In 1985, pop stars Michael Jackson and Lionel Richie teamed up with producer Quincy Jones and three-dozen singers to record "We Are the World," an affecting if presumptuous song aiming to raise money for famine relief in Africa. The presumption -- that an almost exclusively American cast of characters could brand itself the world -- was innocent enough, and it raised some $60 million. Not bad for a night's work.
It's more disturbing when the presumption to be the world is motivated by power. Presidents have been assuming that America is God's gift to the planet since the founding of the republic, occasionally, let's admit it, for good reason: Compared to the sectarian, imperial, genocidal and totalitarian Europe of the past 500 years, the American experiment had its relieving contrasts. American presidents more or less have had the good sense to invite others to unwrap the American gift if they wished, but of their own free will. The impulse to invade or clear-cut cultures was limited to this continent and the one south of the border, which is more impressive restraint than can be said of other civilizations with chips for shoulders.
The difference since 2001 is as dramatic as President Bush's flip-flop on that very question. "If we're an arrogant nation, they'll view us that way," Bush said of the world in a debate with Al Gore in 2000, "but if we're a humble nation, they'll respect us." Then he went on to project more American arrogance on the world than William McKinley, Theodore Roosevelt and Lyndon Johnson combined. (This is not out-of-thin-air hyperbole: Bush's wars will end up costing more than those fruitful warmongers' expeditions.)
The operative word of the 2008 presidential election is "change." But not in how candidates see America's role in the world. They all begin from the same Bushy presumption: America isn't just exemplary to the world (is it even that anymore?), but its only possible leader, its only hope. (See box below to read the candidates in their own words.)
The words sound harmless only if you're listening to them in the United States, where Number One-ism is taken so much for granted that it's not a matter of dispute. To ears overseas, the presumption, even the idealistic sort like Obama's and Edwards', is astounding. Who these people mean by "the world" isn't clear: The 50-odd countries of the Arab and Muslim world want American leadership? The European Union's 27 countries want American leadership? The 2.5 billion people of China, India and Indonesia want American leadership? The six countries of the Gulf Cooperation Council (Saudi Arabia and the other oil-producing countries of the Arab Peninsula, which control almost $2 trillion in foreign assets alone between them) want American leadership? Not likely.

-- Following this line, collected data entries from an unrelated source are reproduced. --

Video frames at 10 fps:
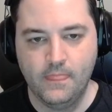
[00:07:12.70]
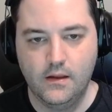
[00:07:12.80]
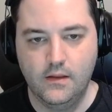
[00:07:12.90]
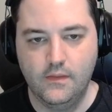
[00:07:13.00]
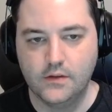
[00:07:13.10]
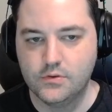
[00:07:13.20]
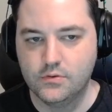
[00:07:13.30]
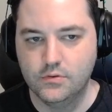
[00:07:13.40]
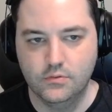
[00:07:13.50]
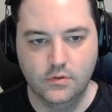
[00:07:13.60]
And that's
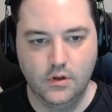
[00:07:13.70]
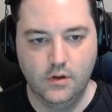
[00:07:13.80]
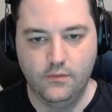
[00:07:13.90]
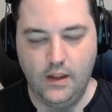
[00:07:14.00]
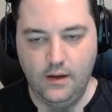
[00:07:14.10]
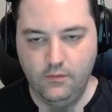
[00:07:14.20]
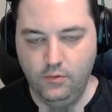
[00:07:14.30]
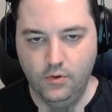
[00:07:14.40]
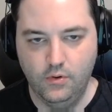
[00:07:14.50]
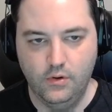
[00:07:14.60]
true of every
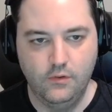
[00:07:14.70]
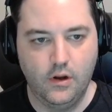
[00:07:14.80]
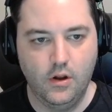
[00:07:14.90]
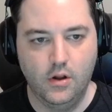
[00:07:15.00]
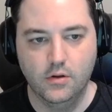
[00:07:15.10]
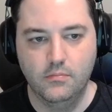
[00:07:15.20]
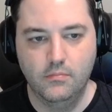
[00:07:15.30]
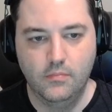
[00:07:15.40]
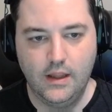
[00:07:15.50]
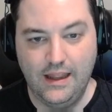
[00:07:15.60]
row, every
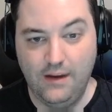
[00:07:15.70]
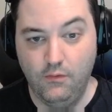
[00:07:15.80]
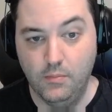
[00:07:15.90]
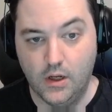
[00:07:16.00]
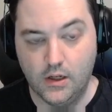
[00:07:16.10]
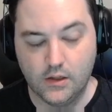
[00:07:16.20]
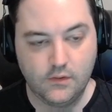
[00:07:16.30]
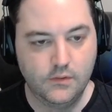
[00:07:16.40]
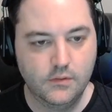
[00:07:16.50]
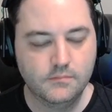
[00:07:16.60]
column, every
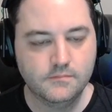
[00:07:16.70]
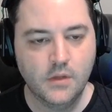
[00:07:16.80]
box.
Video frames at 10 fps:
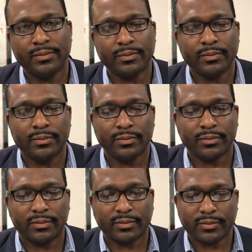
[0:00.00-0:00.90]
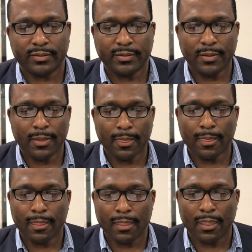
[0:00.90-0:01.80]
All right, and
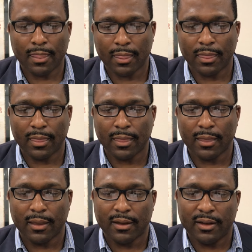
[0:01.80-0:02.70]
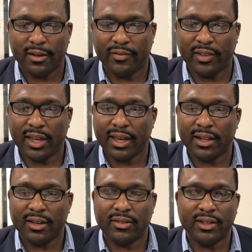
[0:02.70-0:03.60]
VA loan. A VA
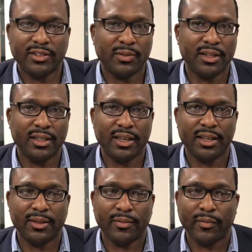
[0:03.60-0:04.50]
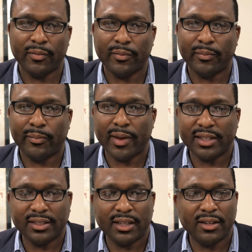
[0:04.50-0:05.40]
loan is one of the best
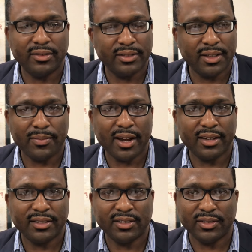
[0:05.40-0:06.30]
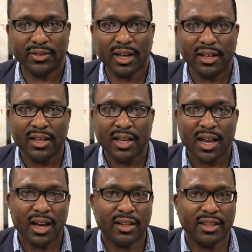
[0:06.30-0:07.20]
loans compared to
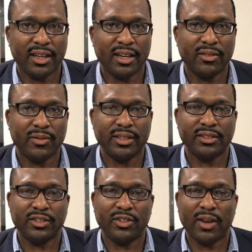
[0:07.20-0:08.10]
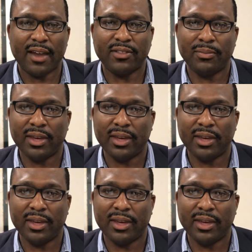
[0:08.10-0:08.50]
all the other ones. You have to be a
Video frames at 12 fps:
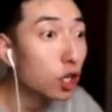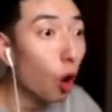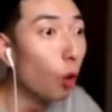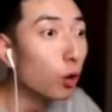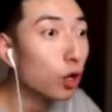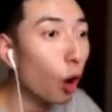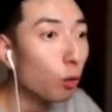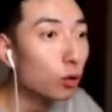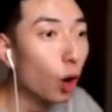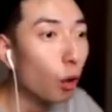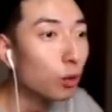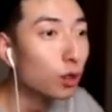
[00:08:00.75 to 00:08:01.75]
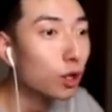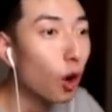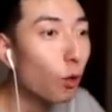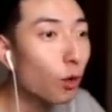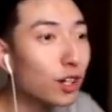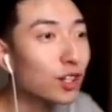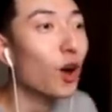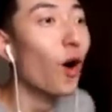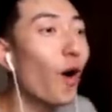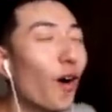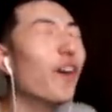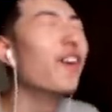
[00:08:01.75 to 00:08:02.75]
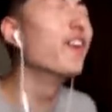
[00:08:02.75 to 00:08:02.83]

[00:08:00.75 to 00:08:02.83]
No, no, no, no, no!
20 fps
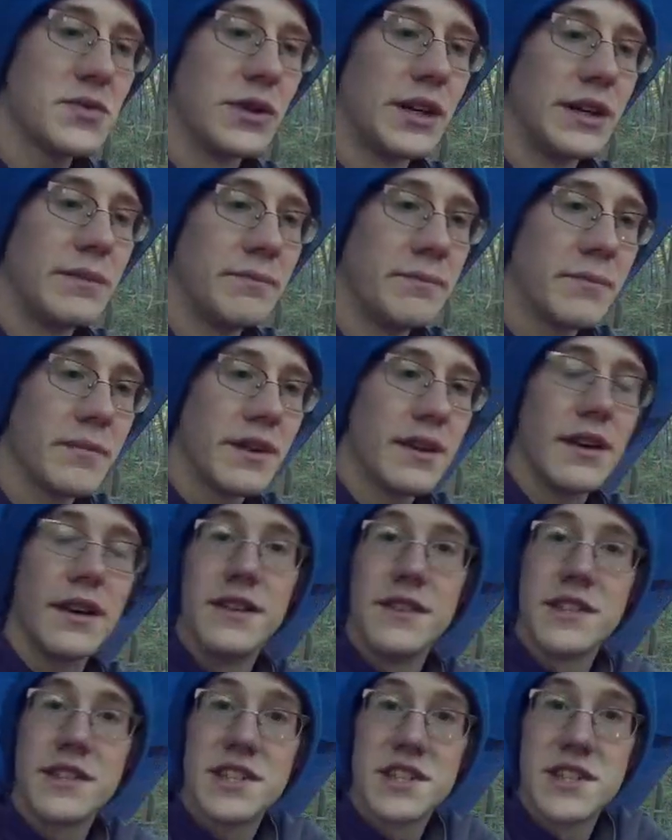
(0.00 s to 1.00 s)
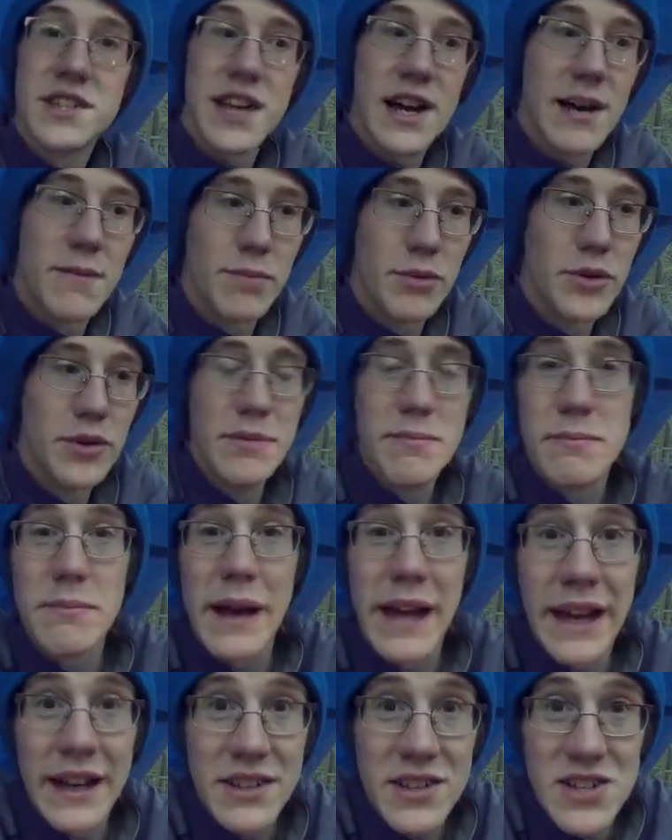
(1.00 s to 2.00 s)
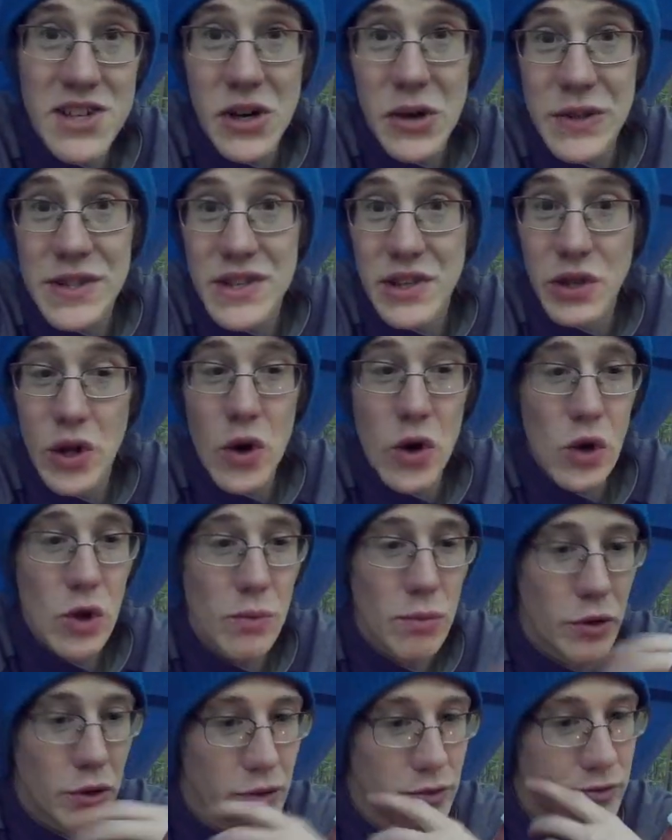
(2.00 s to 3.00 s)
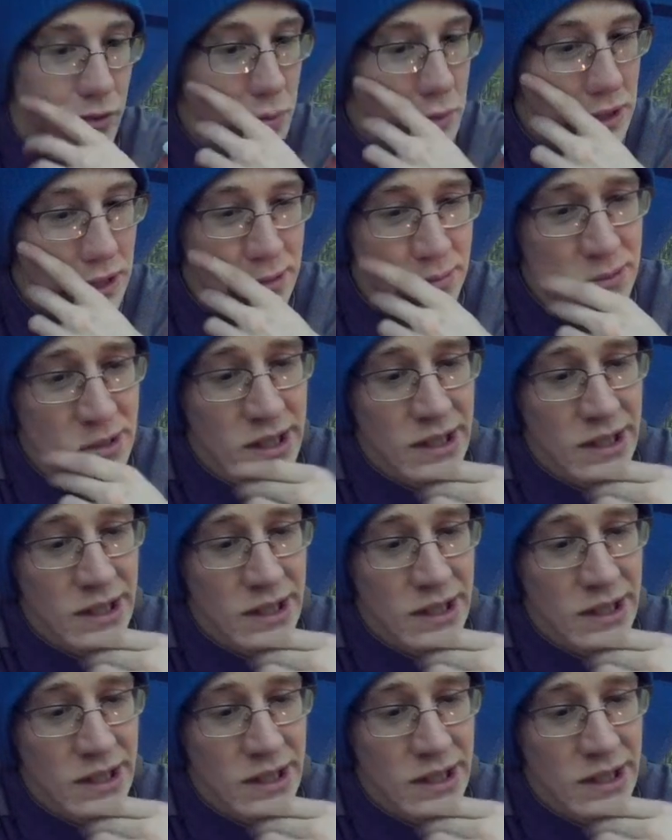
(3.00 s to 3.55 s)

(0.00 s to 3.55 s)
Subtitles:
one, this is brewed in Maine, so it's a local brew for me.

What these Democratic and Republican candidates mean is that 300 million Americans want the world to want American leadership. But that moment is past.
What the world wants, more likely, is a little less American leadership -- less unilateral Father-Knows-Best Americanism, less brutality, narrow-mindedness, intolerance, selfishness -- and more American responsibility: America as a member of the world community rather than its leader. An America that cuts its nuclear stockpiles instead of developing a new generation of nukes, that stops hiding behind the rising smokestacks of India and China to keep being the world's leading greenhouse-gas polluter, that cuts arms exports instead of militarizing the most dangerous parts of the world. Most of all, an America that stops presuming as a matter of policy (as the current administration's National Security Strategy dictates ) "to further freedom's triumph" as only the United States defines either freedom or triumph. That definition is on display in dismembered, demolished Iraq.
The world, in other words, can use a break from America's missionary strategy. Neither Americans nor a single one of the candidates vying to represent them seem ready to grant that wish.